Others used the comment letter as an opportunity to demonstrate how the firm would act on the Board's findings. For example, while all the Big Four failed to catch certain long-term debt classification errors, KPMG went out of its way to ascertain whether other engagements might have been impacted by the PCAOB's findings. "In collaboration with the PCAOB staff," the firm wrote, "KPMG immediately conducted a survey of issuer clients to determine if other issuers might be misapplying EITF No. 95-22," which is the relevant Emerging Issues Task Force pronouncement.

Ernst & Young also "issued an alert to our partners and staff" to reemphasize new guidance on the topic.

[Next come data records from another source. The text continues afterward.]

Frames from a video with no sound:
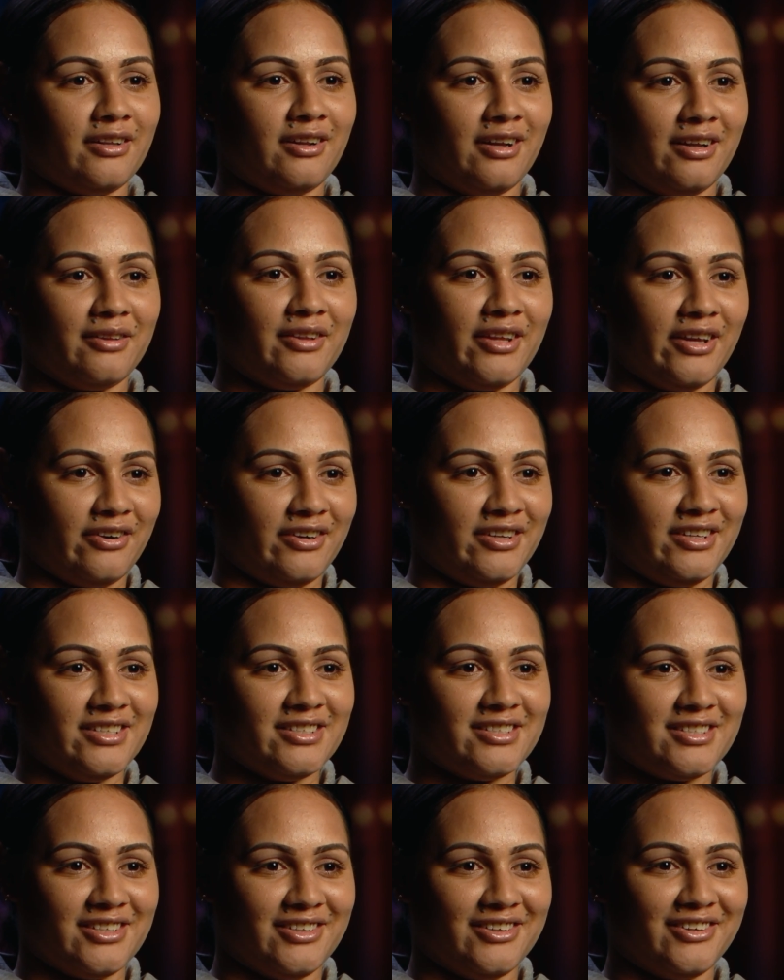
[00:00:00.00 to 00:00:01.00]
like, there he
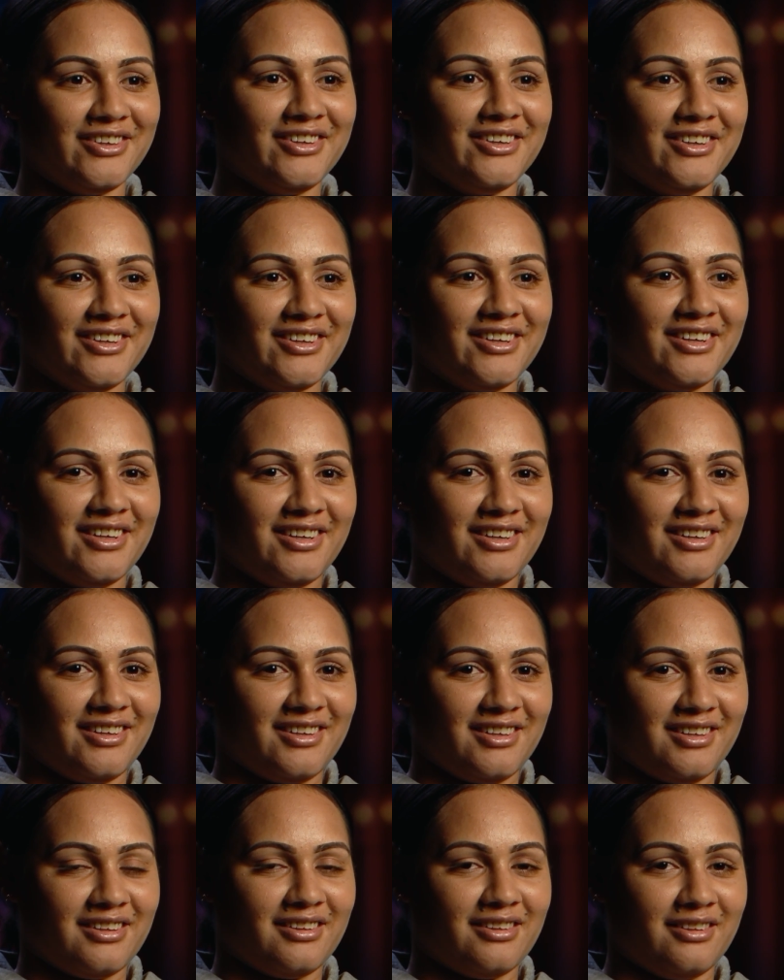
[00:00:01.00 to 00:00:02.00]
is, you know.
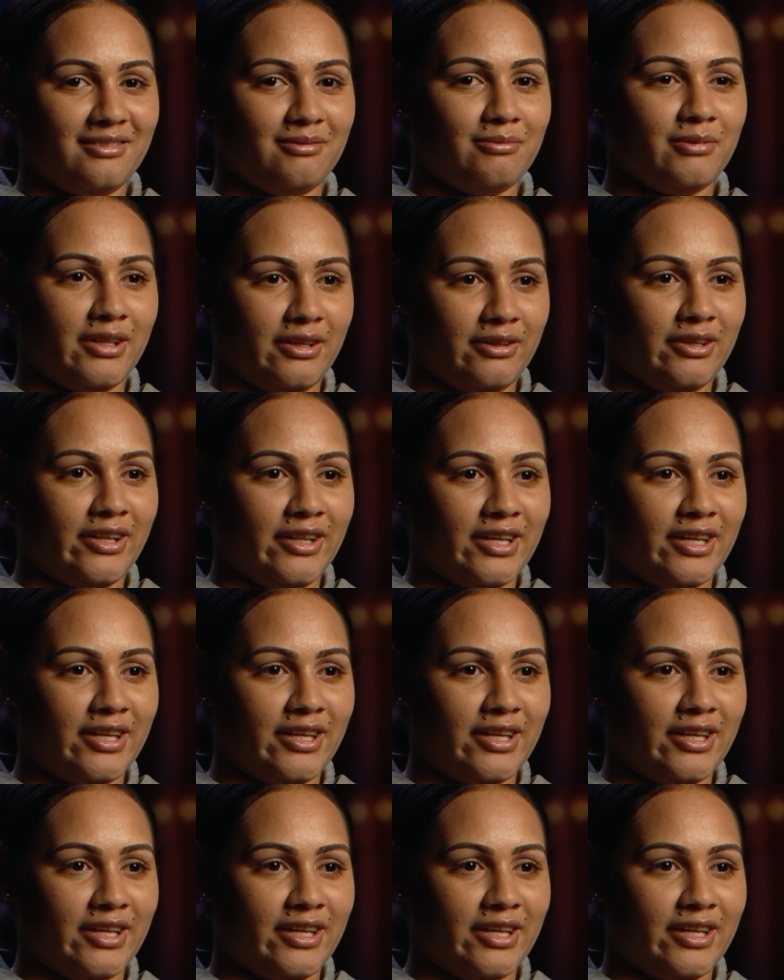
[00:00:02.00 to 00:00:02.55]
Yeah,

The final inspection reports will be provided to the Securities and Exchange Commission, certain state authorities and the firms themselves. The firms will have 12 months to address any of the issues raised in the reports.

In addition, if the PCAOB discovers significant problems as part of its inspections, it will refer them to proper authorities. However, the Board would not disclose whether that was the case. "As a process matter, if we find information in an inspection that warrants launching investigations or referring it to the SEC, we will do that," noted PCAOB Associate General Counsel Michael Stevenson, "but we don’t comment publicly on whether we’ve done that."

Now that the 2003 "limited" inspections are being processed, the PCAOB will be focusing on its first "full inspections" for 2004. The Big Four will be subject to those inspections, as will four additional firms: Grant Thornton, BDO Seidman and Crowe Chizek, and McGladrey & Pullen.

Firms with fewer than 100 public company audit clients will be inspected every three years.